Apoptosis but not c-Jun phosphorylation is inhibited in T3D-infected cells in the presence of the soluble TRAIL receptors Fc:DR5 and Fc:DR4. In parallel experiments, cells were infected with T3D (MOI, 50) and were assayed for c-Jun activation at various times p.i. and for apoptosis after 48 h. (A) Representative autoradiograph showing levels of phosphorylated c-Jun following infection with reovirus (T3D), in the presence or absence of Fc:DR5 and Fc:DR4 (final concentrations, 100 ng/ml each). Equal amounts of protein, as determined by actin concentration (data not shown), were loaded. (B) Graphical analysis of the results shown in panel A showing the fold increase in c-Jun phosphorylation compared to that in mock-infected, untreated cells, at 12 h, 20 h, and 30 h p.i. (C) Graph showing the percentage of cells with apoptotic nuclear morphology in reovirus (T3D)- or mock-infected cells in the presence or absence of soluble TRAIL receptors (final concentration, 100 ng/ml each). Error bars represent standard errors of the mean from three separate wells (24-well tissue culture plate) of the same experiment.

FIG. 5

Reovirus activates ERK but not p38 in infected cells. (A and B) The activities of ERK (A) and p38 (B) were investigated in reovirus-infected L929 cells (MOI, 100) at 24 and 48 h p.i. by in vitro kinase assays.
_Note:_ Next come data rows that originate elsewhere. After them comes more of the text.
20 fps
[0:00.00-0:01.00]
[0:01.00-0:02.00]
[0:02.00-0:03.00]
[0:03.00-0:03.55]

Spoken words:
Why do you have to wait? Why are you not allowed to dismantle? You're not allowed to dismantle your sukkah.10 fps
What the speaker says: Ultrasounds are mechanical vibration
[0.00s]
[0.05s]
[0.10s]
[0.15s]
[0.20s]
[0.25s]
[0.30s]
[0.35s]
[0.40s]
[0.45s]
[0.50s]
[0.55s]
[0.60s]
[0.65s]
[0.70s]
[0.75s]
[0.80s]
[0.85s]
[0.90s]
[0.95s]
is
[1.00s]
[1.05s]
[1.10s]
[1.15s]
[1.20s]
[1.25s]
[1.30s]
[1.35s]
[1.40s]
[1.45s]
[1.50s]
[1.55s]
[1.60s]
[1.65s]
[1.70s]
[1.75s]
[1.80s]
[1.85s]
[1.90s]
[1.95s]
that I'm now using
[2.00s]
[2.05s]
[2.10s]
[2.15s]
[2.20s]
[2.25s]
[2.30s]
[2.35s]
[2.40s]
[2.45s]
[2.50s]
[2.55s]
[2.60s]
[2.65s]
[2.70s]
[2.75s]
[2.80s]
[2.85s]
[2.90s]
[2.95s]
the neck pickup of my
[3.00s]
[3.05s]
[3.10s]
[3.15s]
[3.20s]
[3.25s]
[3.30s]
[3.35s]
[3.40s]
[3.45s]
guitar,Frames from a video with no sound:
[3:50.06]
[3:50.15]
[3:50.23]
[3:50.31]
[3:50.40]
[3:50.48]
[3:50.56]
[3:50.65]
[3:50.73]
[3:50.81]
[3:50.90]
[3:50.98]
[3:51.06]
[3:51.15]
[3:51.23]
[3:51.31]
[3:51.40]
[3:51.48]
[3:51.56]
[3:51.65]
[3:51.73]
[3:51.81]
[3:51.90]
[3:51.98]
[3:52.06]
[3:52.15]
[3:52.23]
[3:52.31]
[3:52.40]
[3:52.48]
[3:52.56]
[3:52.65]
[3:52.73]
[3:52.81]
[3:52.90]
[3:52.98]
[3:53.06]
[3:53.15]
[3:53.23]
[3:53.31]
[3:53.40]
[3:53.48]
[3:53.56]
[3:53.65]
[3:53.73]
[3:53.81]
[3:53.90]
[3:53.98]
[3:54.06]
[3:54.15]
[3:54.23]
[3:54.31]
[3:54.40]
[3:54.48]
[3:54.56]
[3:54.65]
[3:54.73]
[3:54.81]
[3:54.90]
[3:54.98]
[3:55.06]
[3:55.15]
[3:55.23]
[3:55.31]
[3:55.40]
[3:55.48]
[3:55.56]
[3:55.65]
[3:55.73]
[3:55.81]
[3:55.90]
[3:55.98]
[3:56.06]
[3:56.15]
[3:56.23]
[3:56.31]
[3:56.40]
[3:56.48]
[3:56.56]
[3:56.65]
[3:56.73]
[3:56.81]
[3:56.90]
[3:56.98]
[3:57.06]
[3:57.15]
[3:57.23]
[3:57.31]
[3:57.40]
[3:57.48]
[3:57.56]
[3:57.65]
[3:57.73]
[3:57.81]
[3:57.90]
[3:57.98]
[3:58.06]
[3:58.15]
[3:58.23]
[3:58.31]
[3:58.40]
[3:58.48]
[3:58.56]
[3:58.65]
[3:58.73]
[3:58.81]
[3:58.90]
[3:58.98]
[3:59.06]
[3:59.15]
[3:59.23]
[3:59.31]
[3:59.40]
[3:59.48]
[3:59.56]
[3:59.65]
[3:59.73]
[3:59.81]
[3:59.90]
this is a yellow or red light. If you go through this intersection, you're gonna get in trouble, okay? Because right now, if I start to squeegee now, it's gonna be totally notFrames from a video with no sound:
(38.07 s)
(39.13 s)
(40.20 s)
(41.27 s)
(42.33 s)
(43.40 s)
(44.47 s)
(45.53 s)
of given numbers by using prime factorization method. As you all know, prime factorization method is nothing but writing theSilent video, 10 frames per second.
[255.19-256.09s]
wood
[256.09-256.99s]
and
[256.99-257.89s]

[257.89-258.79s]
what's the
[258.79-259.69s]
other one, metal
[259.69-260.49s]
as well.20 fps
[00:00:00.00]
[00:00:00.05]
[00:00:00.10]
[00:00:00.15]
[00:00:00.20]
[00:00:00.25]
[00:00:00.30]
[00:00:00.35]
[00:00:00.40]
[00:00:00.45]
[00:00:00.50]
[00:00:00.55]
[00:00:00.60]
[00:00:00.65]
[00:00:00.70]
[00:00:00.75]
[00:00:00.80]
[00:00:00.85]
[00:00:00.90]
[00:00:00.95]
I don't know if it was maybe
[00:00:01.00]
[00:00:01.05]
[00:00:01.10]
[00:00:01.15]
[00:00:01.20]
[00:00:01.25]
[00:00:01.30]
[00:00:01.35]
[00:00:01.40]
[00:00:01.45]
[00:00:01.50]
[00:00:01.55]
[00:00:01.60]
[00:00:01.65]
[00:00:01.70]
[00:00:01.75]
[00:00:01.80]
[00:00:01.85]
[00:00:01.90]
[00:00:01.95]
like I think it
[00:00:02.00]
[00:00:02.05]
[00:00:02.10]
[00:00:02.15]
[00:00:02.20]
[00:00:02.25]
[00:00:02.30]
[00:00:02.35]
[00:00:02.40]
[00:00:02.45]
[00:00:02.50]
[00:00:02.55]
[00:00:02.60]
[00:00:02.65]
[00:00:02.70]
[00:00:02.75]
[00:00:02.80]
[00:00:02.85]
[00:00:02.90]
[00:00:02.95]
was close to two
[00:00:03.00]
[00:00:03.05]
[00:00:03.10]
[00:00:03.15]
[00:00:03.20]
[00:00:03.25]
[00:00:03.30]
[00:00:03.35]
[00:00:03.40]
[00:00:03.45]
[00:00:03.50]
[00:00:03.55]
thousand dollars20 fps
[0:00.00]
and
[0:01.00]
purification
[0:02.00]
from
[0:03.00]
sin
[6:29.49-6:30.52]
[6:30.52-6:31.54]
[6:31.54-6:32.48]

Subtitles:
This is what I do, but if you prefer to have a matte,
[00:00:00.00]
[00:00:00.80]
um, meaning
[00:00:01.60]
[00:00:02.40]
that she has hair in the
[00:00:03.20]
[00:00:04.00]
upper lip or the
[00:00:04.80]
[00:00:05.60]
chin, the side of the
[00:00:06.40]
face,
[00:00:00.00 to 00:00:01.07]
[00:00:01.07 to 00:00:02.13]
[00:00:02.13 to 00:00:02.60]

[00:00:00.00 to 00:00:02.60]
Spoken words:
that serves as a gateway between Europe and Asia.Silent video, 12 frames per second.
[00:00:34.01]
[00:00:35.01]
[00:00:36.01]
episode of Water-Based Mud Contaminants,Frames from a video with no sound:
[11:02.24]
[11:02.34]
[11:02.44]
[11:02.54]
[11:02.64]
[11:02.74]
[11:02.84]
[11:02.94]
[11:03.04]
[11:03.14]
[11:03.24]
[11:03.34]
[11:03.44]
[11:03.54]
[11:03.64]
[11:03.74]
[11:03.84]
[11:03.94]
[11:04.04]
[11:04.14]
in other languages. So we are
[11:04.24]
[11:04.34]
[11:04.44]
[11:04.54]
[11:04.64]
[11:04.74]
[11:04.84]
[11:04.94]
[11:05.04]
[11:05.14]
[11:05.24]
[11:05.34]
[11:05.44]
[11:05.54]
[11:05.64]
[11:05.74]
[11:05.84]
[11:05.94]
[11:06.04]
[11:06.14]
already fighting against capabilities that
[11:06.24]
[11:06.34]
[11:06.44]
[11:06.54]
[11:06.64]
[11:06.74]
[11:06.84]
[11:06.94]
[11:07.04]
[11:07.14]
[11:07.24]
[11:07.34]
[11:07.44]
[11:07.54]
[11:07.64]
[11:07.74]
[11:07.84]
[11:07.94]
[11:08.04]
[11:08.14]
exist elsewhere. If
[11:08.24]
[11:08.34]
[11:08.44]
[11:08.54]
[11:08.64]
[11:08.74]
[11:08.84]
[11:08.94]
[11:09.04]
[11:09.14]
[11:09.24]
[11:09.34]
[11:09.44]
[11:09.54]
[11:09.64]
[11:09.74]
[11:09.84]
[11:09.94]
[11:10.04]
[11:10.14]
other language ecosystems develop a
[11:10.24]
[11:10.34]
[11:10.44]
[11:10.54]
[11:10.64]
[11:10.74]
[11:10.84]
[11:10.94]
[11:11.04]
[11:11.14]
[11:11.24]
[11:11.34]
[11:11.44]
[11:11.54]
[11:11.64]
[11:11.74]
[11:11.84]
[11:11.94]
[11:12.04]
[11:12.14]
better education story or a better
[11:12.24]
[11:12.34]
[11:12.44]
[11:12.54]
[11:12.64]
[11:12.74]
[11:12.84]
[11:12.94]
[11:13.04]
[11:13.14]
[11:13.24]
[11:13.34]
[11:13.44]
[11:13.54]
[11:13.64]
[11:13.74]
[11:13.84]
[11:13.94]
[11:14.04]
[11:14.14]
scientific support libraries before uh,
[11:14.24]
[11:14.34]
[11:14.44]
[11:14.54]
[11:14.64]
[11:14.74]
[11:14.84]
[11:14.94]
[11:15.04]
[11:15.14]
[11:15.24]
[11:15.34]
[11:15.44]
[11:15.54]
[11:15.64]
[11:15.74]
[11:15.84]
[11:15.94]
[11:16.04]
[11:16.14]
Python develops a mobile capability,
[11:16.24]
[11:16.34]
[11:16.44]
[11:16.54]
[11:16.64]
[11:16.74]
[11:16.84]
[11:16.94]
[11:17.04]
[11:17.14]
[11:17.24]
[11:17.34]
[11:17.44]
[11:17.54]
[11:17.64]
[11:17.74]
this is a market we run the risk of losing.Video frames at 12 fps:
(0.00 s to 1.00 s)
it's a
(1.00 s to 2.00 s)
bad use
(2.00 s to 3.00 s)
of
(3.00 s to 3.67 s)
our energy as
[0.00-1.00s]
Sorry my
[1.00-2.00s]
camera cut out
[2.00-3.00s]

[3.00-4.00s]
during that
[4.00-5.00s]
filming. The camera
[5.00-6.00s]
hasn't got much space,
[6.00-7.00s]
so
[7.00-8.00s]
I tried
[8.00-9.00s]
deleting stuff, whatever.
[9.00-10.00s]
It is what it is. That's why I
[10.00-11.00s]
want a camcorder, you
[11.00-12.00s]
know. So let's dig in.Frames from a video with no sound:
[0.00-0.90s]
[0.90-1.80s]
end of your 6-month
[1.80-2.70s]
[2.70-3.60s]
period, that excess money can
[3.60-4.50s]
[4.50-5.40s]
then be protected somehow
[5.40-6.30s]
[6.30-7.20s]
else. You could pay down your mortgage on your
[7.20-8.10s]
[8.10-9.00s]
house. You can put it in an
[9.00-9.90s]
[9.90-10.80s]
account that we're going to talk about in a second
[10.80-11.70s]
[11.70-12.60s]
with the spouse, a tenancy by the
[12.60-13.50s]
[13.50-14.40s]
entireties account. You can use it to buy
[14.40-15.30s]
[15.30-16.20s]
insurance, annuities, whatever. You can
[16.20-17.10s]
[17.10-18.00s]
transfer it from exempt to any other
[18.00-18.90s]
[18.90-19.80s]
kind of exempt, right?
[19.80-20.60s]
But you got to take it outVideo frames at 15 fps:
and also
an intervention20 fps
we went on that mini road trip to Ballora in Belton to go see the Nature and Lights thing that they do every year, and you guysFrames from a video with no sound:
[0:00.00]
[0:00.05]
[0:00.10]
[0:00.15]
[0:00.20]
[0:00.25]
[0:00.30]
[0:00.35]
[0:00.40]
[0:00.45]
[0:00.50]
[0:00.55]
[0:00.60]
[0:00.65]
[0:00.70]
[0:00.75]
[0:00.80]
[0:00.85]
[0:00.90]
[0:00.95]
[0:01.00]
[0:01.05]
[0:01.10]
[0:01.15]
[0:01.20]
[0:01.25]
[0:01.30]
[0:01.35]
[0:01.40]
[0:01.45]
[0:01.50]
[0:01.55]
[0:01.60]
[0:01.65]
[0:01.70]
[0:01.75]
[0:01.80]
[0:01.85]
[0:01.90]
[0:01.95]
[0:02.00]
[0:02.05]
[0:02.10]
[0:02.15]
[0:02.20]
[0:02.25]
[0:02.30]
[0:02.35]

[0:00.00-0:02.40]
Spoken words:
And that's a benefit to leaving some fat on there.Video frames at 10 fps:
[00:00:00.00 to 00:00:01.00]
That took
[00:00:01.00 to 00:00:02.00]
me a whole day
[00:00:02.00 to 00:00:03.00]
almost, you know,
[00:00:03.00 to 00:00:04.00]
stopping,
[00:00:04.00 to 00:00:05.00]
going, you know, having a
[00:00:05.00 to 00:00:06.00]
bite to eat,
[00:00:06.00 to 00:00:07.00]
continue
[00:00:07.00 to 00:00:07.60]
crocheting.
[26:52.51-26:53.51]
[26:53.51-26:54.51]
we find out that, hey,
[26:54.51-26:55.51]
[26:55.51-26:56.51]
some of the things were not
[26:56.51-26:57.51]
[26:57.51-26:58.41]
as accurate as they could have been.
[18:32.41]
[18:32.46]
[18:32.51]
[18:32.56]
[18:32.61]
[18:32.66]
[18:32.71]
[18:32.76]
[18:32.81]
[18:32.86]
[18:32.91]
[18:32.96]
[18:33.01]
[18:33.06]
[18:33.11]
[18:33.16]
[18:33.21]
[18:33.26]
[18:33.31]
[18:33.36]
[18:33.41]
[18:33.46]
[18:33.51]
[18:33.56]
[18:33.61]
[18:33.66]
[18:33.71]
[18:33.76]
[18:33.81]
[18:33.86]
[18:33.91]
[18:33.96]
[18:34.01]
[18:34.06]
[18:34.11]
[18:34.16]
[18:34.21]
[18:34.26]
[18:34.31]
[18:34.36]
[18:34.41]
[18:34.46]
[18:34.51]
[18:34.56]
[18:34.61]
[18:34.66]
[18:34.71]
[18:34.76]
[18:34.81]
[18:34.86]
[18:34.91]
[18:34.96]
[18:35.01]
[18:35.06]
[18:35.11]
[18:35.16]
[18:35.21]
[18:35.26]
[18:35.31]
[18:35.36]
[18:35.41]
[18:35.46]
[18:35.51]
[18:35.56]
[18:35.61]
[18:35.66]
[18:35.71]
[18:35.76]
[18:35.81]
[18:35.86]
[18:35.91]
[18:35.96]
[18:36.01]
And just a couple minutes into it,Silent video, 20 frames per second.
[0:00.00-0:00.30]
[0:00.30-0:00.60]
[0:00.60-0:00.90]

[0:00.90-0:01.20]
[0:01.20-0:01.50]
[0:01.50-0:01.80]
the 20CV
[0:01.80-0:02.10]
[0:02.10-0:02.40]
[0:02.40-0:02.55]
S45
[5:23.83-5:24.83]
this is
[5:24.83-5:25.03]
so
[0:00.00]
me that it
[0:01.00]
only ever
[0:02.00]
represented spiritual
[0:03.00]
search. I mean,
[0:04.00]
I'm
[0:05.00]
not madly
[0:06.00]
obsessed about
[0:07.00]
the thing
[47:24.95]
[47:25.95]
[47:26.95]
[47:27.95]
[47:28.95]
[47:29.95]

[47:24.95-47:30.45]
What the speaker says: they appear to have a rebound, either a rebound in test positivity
The graphs show fold activation compared to that in mock-infected cells. Error bars represent standard errors of the mean from three independent experiments. (C) ERK is activated at early times after reovirus infection. L929 cells were infected with reovirus (MOI, 100) and harvested at various times p.i. Proteins were separated by SDS-PAGE and subjected to Western blot analysis using antibodies directed against phospho-ERK. Actin was used to standardize for protein loading (data not shown).

FIG. 6

Inhibition of ERK activation does not affect reovirus-induced apoptosis. (A) Reovirus-induced apoptosis (MOI, 100) was measured in the presence of a chemical inhibitor of ERK activation (PD 98059). L929 cells were pretreated with inhibitor (10 μM) for 2 h prior to infection with reovirus and were maintained in medium in the presence of inhibitor for 48 h following reovirus infection. They were then harvested and assayed for apoptosis. The graph shows percent apoptosis. Error bars represent standard errors of the mean. (B) Activation-phosphorylation of ERK following reovirus (T3D) infection (MOI, 100) in the presence of PD 98059 (10 μM) as determined by Western blot analysis using antibodies directed against phospho-ERK.